SUBROUTINE DGEGV( JOBVL, JOBVR, N, A, LDA, B, LDB, ALPHAR, ALPHAI, * BETA, VL, LDVL, VR, LDVR, WORK, LDWORK, INFO) CHARACTER * 1 JOBVL, JOBVR INTEGER N, LDA, LDB, LDVL, LDVR, LDWORK, INFO DOUBLE PRECISION A(LDA,*), B(LDB,*), ALPHAR(*), ALPHAI(*), BETA(*), VL(LDVL,*), VR(LDVR,*), WORK(*) SUBROUTINE DGEGV_64( JOBVL, JOBVR, N, A, LDA, B, LDB, ALPHAR, * ALPHAI, BETA, VL, LDVL, VR, LDVR, WORK, LDWORK, INFO) CHARACTER * 1 JOBVL, JOBVR INTEGER*8 N, LDA, LDB, LDVL, LDVR, LDWORK, INFO DOUBLE PRECISION A(LDA,*), B(LDB,*), ALPHAR(*), ALPHAI(*), BETA(*), VL(LDVL,*), VR(LDVR,*), WORK(*)
SUBROUTINE GEGV( JOBVL, JOBVR, [N], A, [LDA], B, [LDB], ALPHAR, * ALPHAI, BETA, VL, [LDVL], VR, [LDVR], [WORK], [LDWORK], [INFO]) CHARACTER(LEN=1) :: JOBVL, JOBVR INTEGER :: N, LDA, LDB, LDVL, LDVR, LDWORK, INFO REAL(8), DIMENSION(:) :: ALPHAR, ALPHAI, BETA, WORK REAL(8), DIMENSION(:,:) :: A, B, VL, VR SUBROUTINE GEGV_64( JOBVL, JOBVR, [N], A, [LDA], B, [LDB], ALPHAR, * ALPHAI, BETA, VL, [LDVL], VR, [LDVR], [WORK], [LDWORK], [INFO]) CHARACTER(LEN=1) :: JOBVL, JOBVR INTEGER(8) :: N, LDA, LDB, LDVL, LDVR, LDWORK, INFO REAL(8), DIMENSION(:) :: ALPHAR, ALPHAI, BETA, WORK REAL(8), DIMENSION(:,:) :: A, B, VL, VR
void dgegv(char jobvl, char jobvr, int n, double *a, int lda, double *b, int ldb, double *alphar, double *alphai, double *beta, double *vl, int ldvl, double *vr, int ldvr, int *info);
void dgegv_64(char jobvl, char jobvr, long n, double *a, long lda, double *b, long ldb, double *alphar, double *alphai, double *beta, double *vl, long ldvl, double *vr, long ldvr, long *info);
SGEGV computes for a pair of n-by-n real nonsymmetric matrices A and B, the generalized eigenvalues (alphar +/- alphai*i, beta), and optionally, the left and/or right generalized eigenvectors (VL and VR).
A generalized eigenvalue for a pair of matrices (A,B) is, roughly speaking, a scalar w or a ratio alpha/beta = w, such that A - w*B is singular.
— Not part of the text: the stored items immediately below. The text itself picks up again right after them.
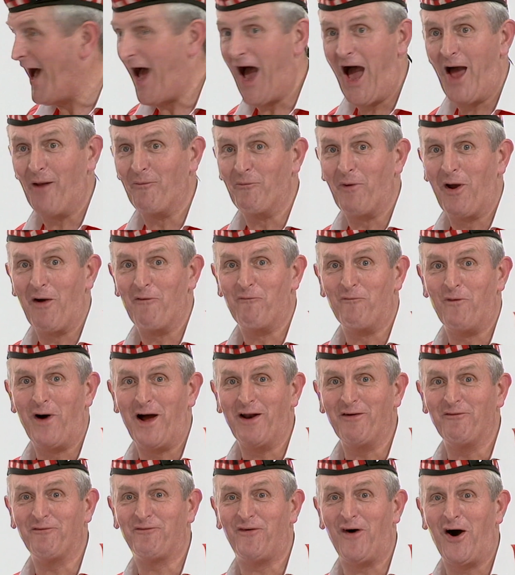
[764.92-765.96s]
And we have
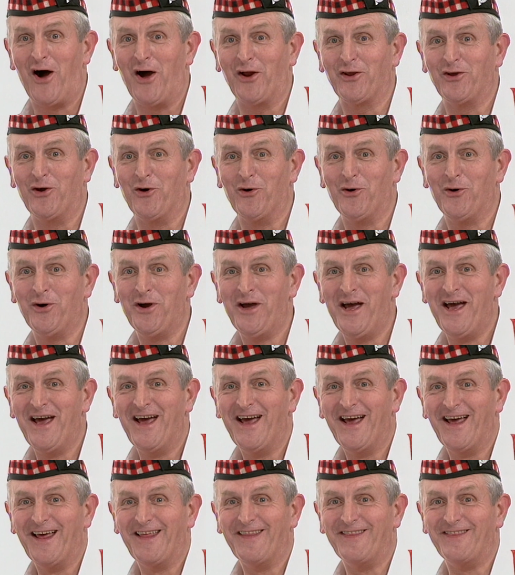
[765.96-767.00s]
one for you.
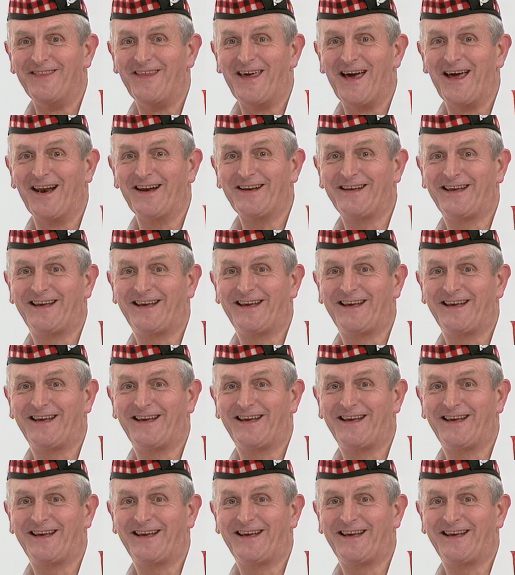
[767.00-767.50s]
There's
It is usually represented as the pair (alpha,beta), as there is a reasonable interpretation for beta=0, and even for both being zero. A good beginning reference is the book, "Matrix Computations", by G. Golub & C. van Loan (Johns Hopkins U. Press)
A right generalized eigenvector corresponding to a generalized eigenvalue w for a pair of matrices (A,B) is a vector r such that (A - w B) r = 0 . A left generalized eigenvector is a vector l such that l**H * (A - w B) = 0, where l**H is the
conjugate-transpose of l.
Note: this routine performs ``full balancing'' on A and B -- see ``Further Details'', below.
Note: the quotients ALPHAR(j)/BETA(j) and ALPHAI(j)/BETA(j) may easily over- or underflow, and BETA(j) may even be zero. Thus, the user should avoid naively computing the ratio alpha/beta. However, ALPHAR and ALPHAI will be always less than and usually comparable with norm(A) in magnitude, and BETA always less than and usually comparable with norm(B).
If LDWORK = -1, then a workspace query is assumed; the routine only calculates the optimal size of the WORK array, returns this value as the first entry of the WORK array, and no error message related to LDWORK is issued by XERBLA.